**Task prompt**
Give back exactly the lines of the material below that start at the line containing "[00:00:00.00 to 00:00:00.20]" and end at the line containing "[00:00:01.40 to 00:00:01.60]", and no others.

**Available data**
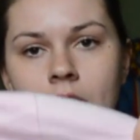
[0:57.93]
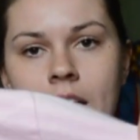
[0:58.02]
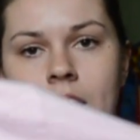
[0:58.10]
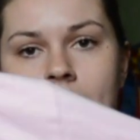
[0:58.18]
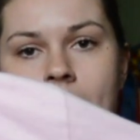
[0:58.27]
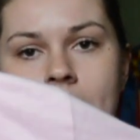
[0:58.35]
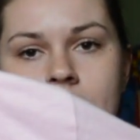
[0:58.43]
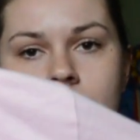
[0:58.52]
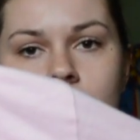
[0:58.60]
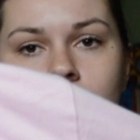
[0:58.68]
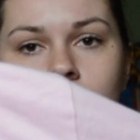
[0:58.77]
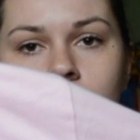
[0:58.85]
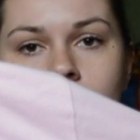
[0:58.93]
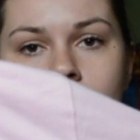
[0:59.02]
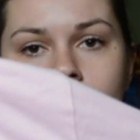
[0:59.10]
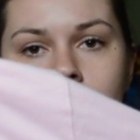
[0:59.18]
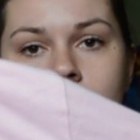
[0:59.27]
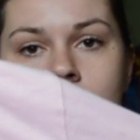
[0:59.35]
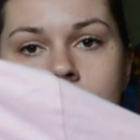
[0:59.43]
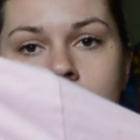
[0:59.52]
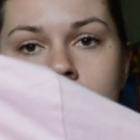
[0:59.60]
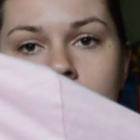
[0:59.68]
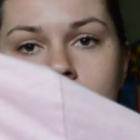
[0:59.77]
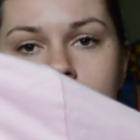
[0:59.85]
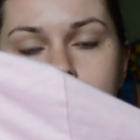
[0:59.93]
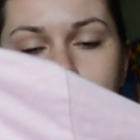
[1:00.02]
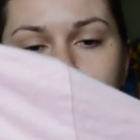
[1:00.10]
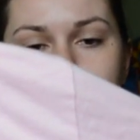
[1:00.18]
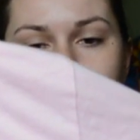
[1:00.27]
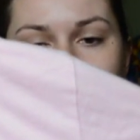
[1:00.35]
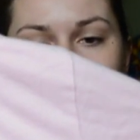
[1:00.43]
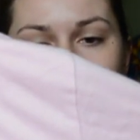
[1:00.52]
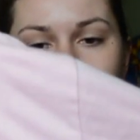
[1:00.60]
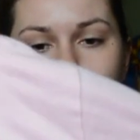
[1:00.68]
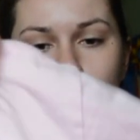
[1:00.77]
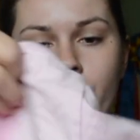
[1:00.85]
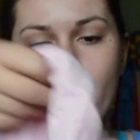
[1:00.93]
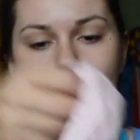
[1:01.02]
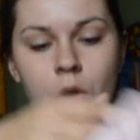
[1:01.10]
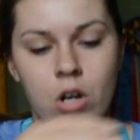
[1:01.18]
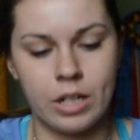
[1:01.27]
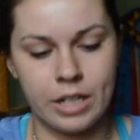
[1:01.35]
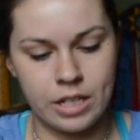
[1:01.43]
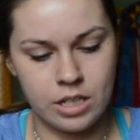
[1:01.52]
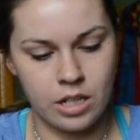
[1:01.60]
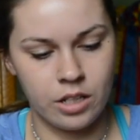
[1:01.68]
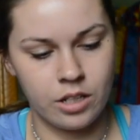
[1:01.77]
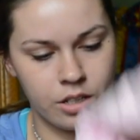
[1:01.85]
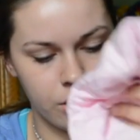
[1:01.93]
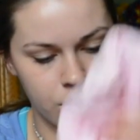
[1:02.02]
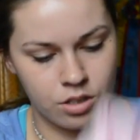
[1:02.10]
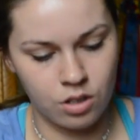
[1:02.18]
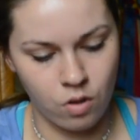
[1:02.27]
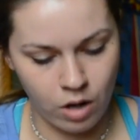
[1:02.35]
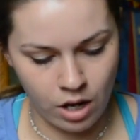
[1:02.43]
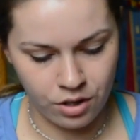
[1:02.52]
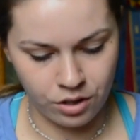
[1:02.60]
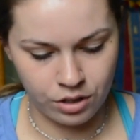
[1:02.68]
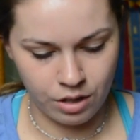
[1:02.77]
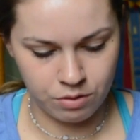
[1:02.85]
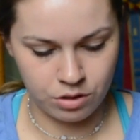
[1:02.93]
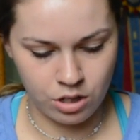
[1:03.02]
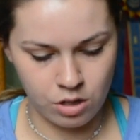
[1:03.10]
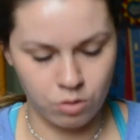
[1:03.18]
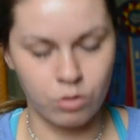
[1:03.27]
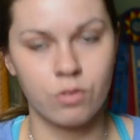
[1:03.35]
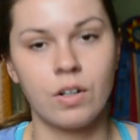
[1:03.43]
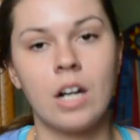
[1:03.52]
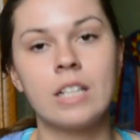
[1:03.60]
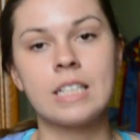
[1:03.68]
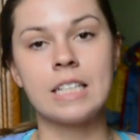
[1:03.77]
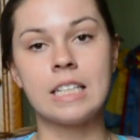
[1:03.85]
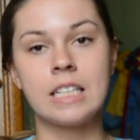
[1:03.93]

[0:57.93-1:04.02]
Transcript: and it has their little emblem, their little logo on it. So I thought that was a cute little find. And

==

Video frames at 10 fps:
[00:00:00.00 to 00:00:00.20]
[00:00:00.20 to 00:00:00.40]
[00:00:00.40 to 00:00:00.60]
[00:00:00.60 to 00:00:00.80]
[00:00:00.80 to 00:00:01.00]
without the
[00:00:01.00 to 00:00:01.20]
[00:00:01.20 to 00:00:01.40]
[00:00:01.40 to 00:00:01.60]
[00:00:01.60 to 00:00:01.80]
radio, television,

**Completed task**
[00:00:00.00 to 00:00:00.20]
[00:00:00.20 to 00:00:00.40]
[00:00:00.40 to 00:00:00.60]
[00:00:00.60 to 00:00:00.80]
[00:00:00.80 to 00:00:01.00]
without the
[00:00:01.00 to 00:00:01.20]
[00:00:01.20 to 00:00:01.40]
[00:00:01.40 to 00:00:01.60]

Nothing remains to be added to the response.